> _PROBLEM REQUIREMENTS_
The records below are to be reproduced exactly, with the pictures left out.

*** DATA SHOWN Section Begins ***

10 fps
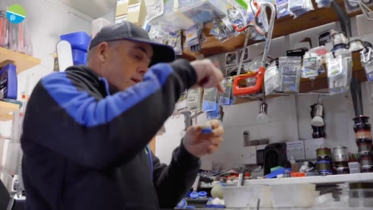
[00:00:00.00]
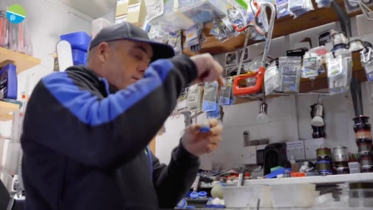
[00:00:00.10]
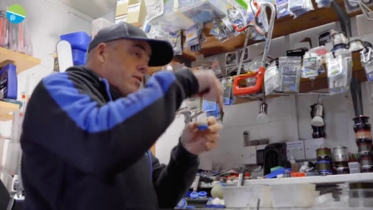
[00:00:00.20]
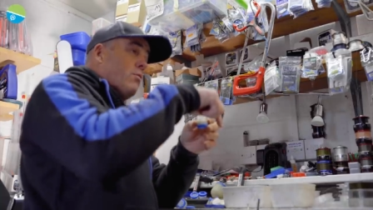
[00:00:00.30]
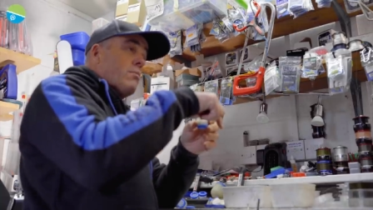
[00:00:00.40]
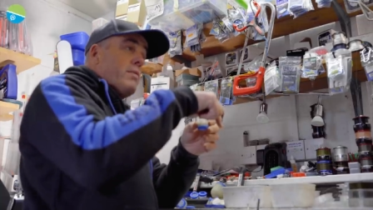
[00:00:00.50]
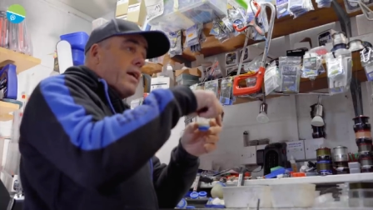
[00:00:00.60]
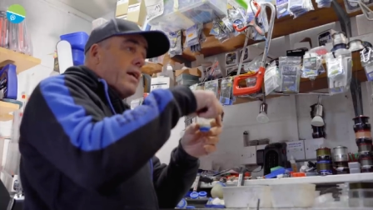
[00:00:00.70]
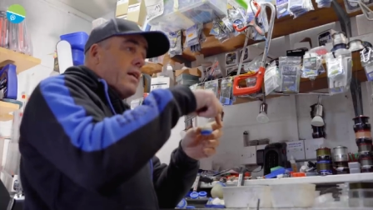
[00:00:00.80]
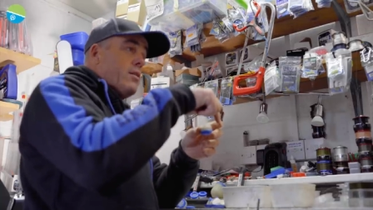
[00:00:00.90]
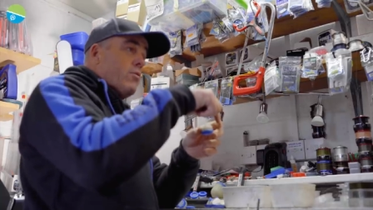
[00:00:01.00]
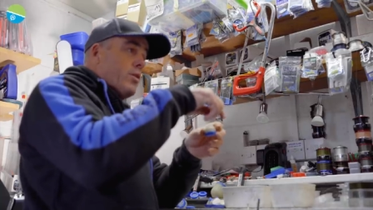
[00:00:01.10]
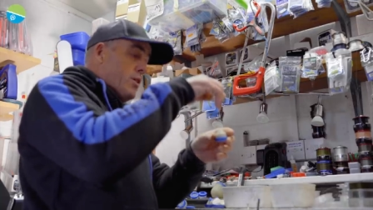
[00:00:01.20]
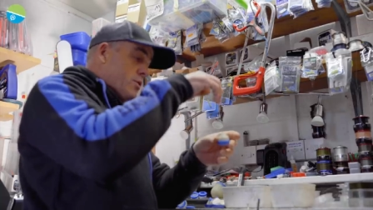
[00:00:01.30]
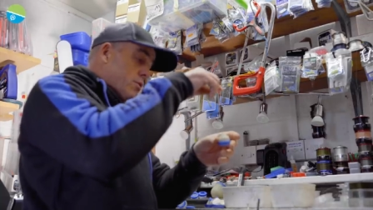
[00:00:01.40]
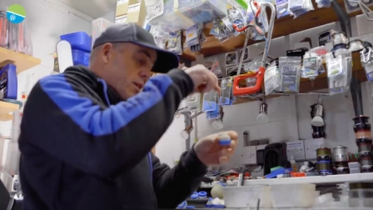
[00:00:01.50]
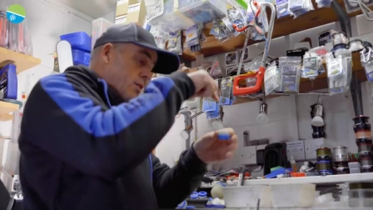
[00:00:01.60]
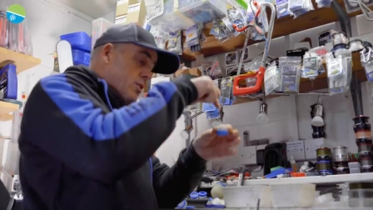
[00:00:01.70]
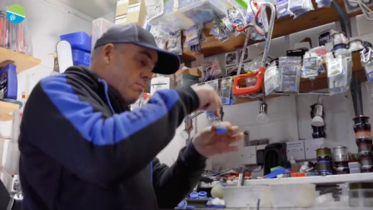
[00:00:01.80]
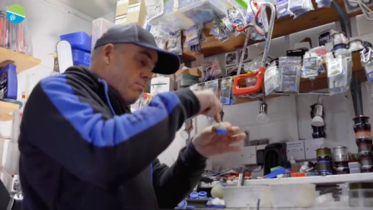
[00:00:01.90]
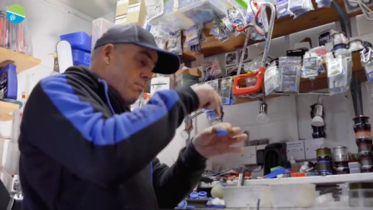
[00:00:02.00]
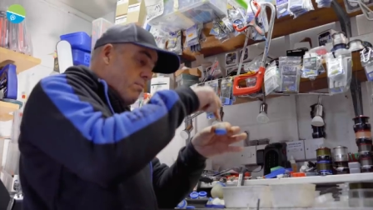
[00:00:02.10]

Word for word: And if you don't want to make any noise, you can actually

*** DATA SHOWN Section Ends ***

> _THE ANSWER_
10 fps
[00:00:00.00]
[00:00:00.10]
[00:00:00.20]
[00:00:00.30]
[00:00:00.40]
[00:00:00.50]
[00:00:00.60]
[00:00:00.70]
[00:00:00.80]
[00:00:00.90]
[00:00:01.00]
[00:00:01.10]
[00:00:01.20]
[00:00:01.30]
[00:00:01.40]
[00:00:01.50]
[00:00:01.60]
[00:00:01.70]
[00:00:01.80]
[00:00:01.90]
[00:00:02.00]
[00:00:02.10]

Word for word: And if you don't want to make any noise, you can actually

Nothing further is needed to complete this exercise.